(Stored items)

^^^^^^^^^^^^^^^^

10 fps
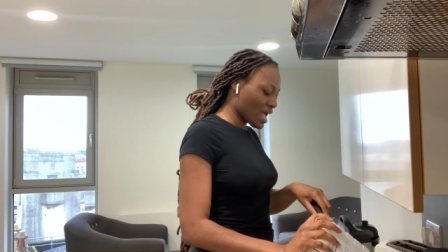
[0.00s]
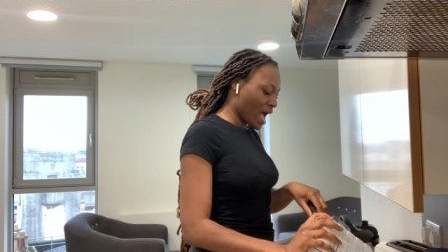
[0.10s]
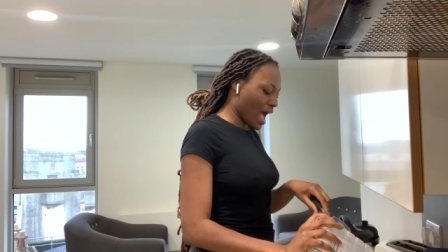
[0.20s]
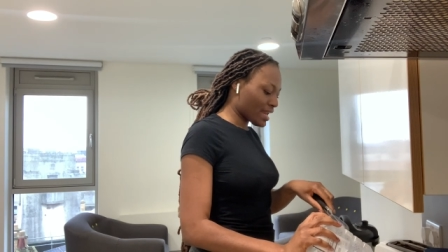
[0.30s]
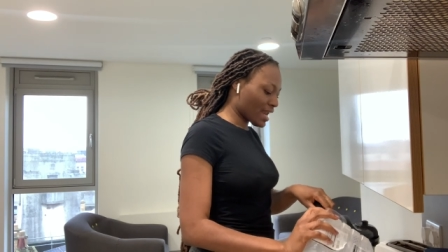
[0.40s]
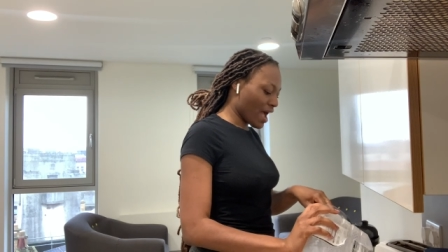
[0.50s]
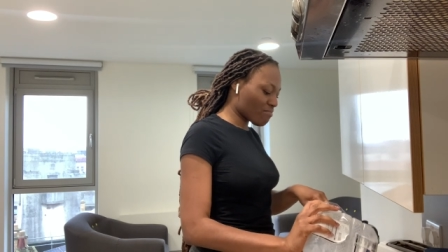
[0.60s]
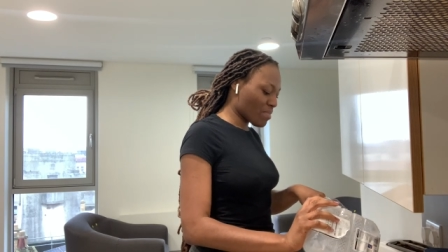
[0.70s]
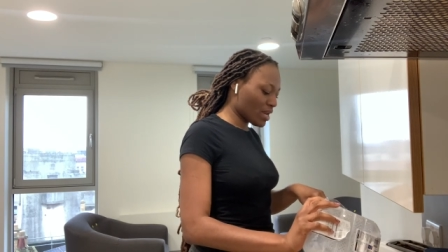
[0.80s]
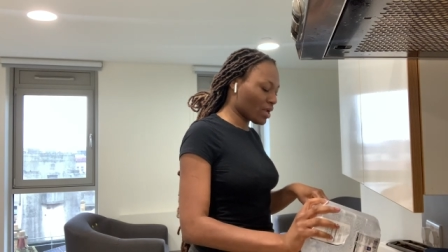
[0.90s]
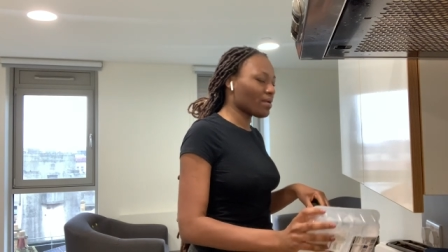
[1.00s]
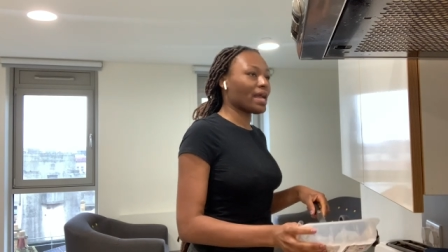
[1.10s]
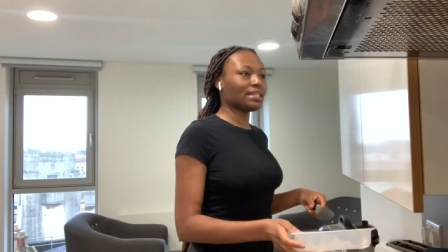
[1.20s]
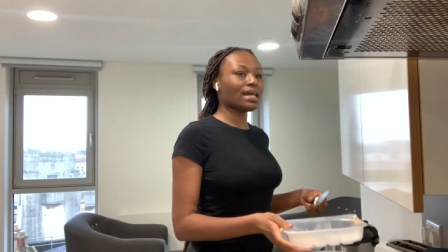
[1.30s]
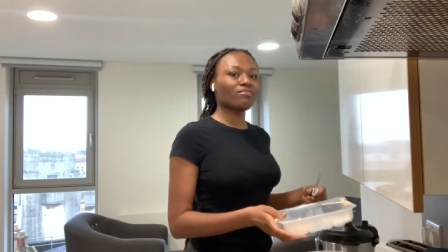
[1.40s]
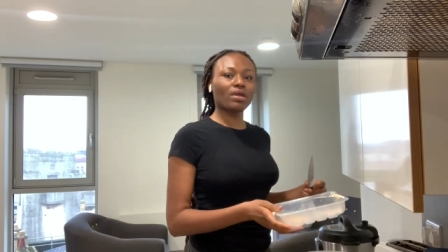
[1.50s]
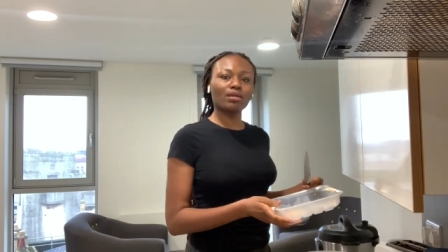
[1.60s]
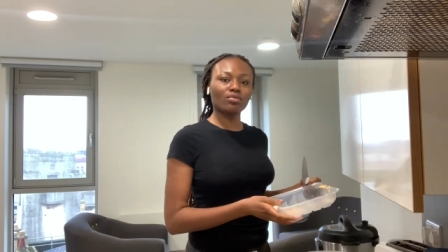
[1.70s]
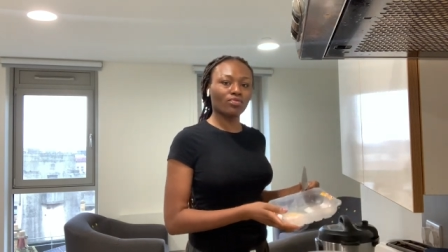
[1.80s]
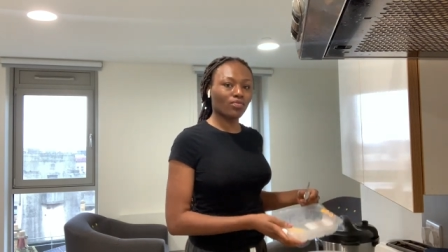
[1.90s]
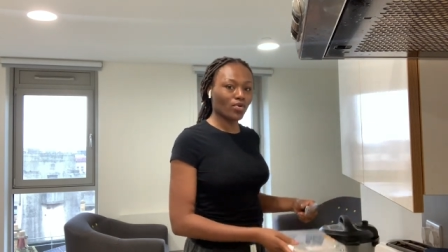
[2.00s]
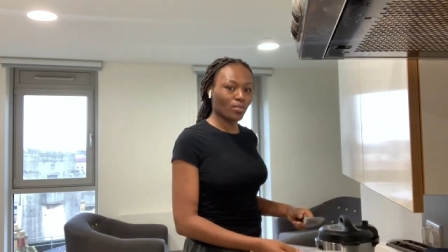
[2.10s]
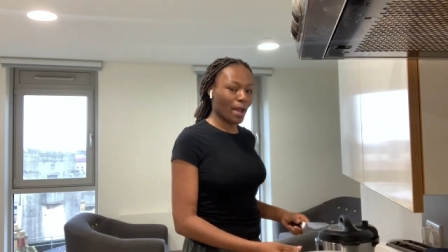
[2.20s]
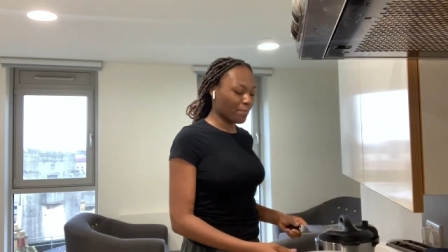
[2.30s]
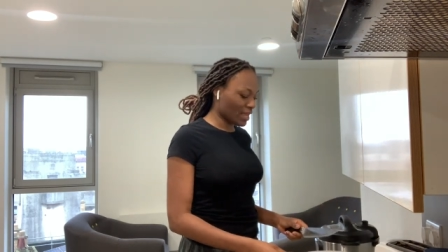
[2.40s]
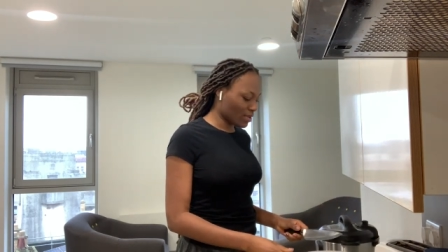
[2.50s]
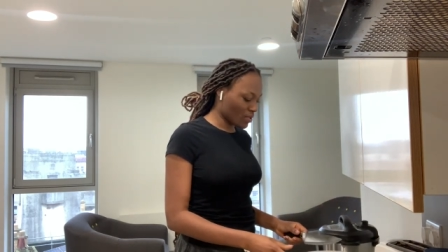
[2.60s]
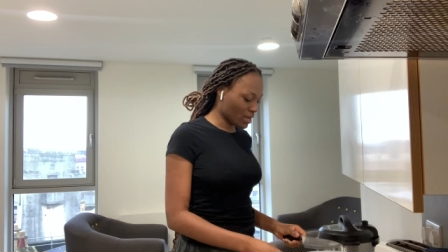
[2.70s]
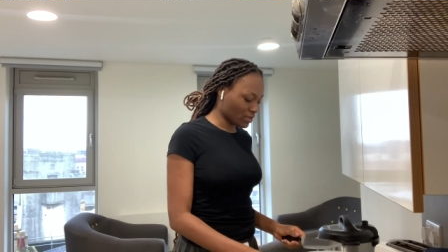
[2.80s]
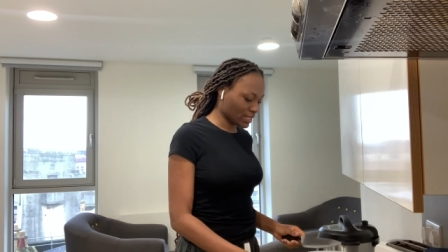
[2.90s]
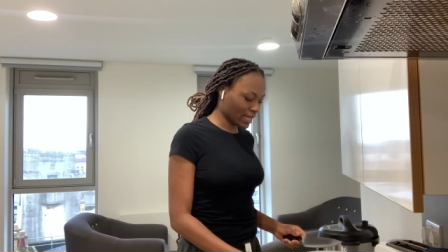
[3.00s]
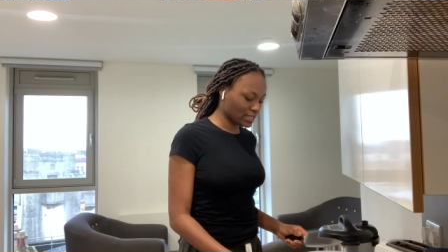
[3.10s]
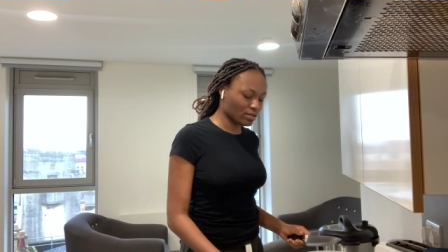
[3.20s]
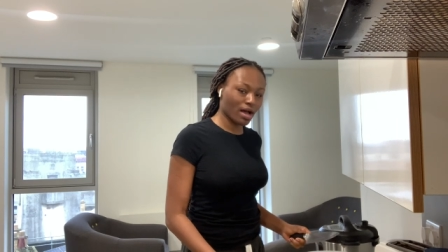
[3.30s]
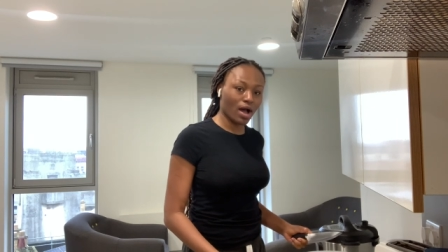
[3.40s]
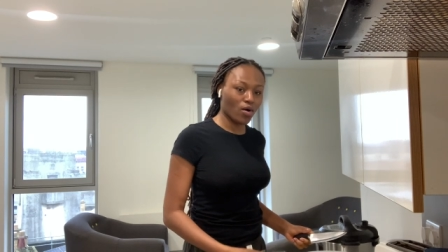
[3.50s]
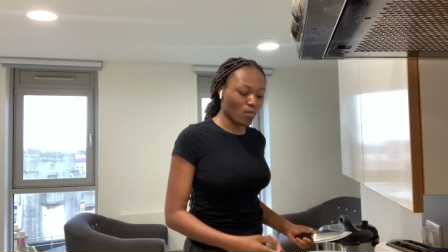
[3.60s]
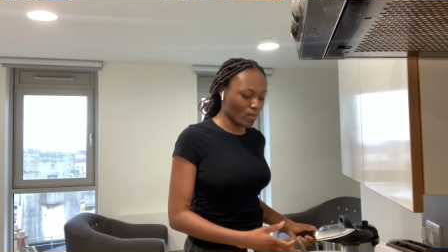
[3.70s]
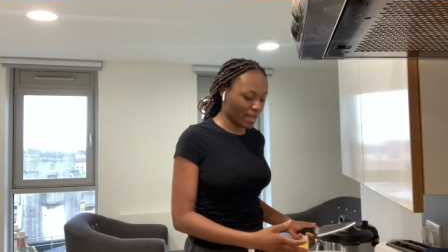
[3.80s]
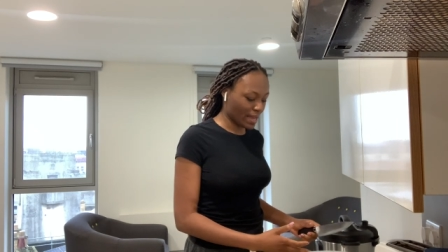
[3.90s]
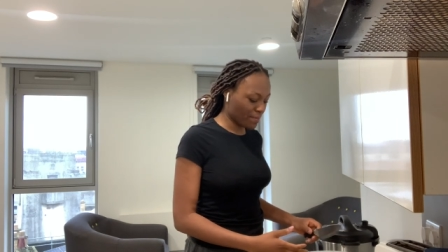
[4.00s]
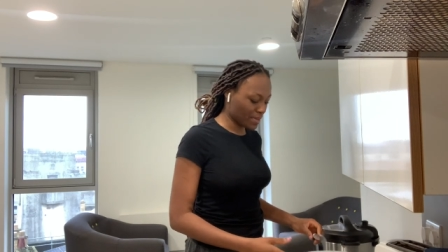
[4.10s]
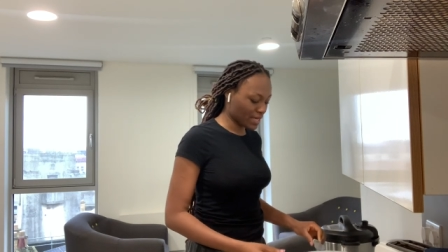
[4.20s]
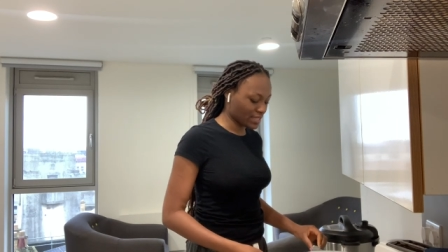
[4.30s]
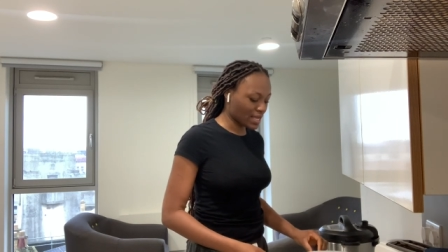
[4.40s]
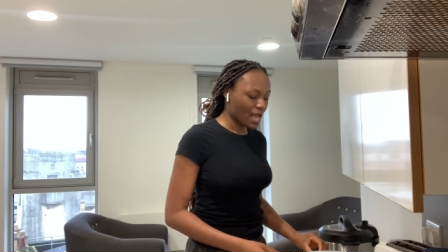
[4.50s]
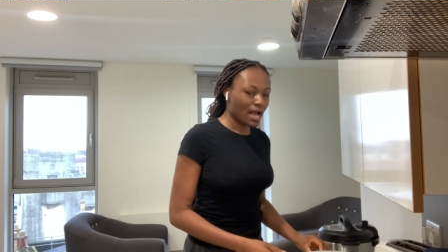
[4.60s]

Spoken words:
And I think I made it before, but I made it when I was like still at home when I got this.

^^^^^^^^^^^^^^^^

GOAL OF THE EXERCISE: Reproduce the entries exactly. Do not carry over any picture.

YOUR RESPONSE:
10 fps
[0.00s]
[0.10s]
[0.20s]
[0.30s]
[0.40s]
[0.50s]
[0.60s]
[0.70s]
[0.80s]
[0.90s]
[1.00s]
[1.10s]
[1.20s]
[1.30s]
[1.40s]
[1.50s]
[1.60s]
[1.70s]
[1.80s]
[1.90s]
[2.00s]
[2.10s]
[2.20s]
[2.30s]
[2.40s]
[2.50s]
[2.60s]
[2.70s]
[2.80s]
[2.90s]
[3.00s]
[3.10s]
[3.20s]
[3.30s]
[3.40s]
[3.50s]
[3.60s]
[3.70s]
[3.80s]
[3.90s]
[4.00s]
[4.10s]
[4.20s]
[4.30s]
[4.40s]
[4.50s]
[4.60s]

Spoken words:
And I think I made it before, but I made it when I was like still at home when I got this.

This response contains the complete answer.